*Problem to solve*.
Images within the entries are to be omitted; the remainder must be reproduced exactly.

══ Provided information

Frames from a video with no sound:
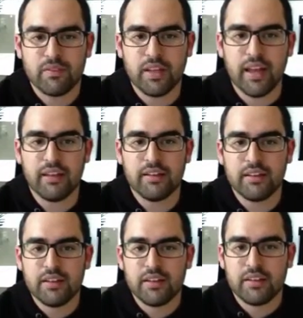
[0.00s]
okay?
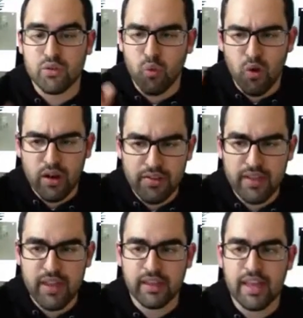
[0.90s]
There's one
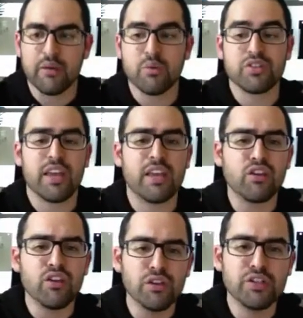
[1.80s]
thing, and it was a
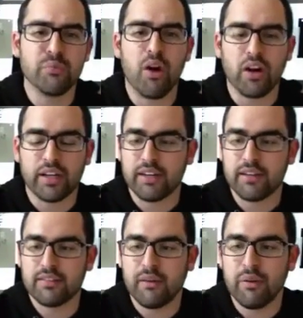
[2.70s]
huge market
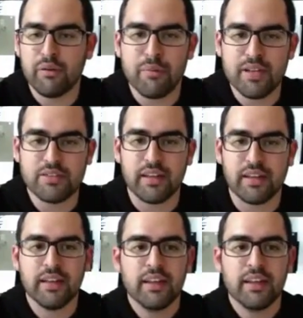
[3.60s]
that we were missing.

════

*Exercise solution*.
Frames from a video with no sound:
[0.00s]
okay?
[0.90s]
There's one
[1.80s]
thing, and it was a
[2.70s]
huge market
[3.60s]
that we were missing.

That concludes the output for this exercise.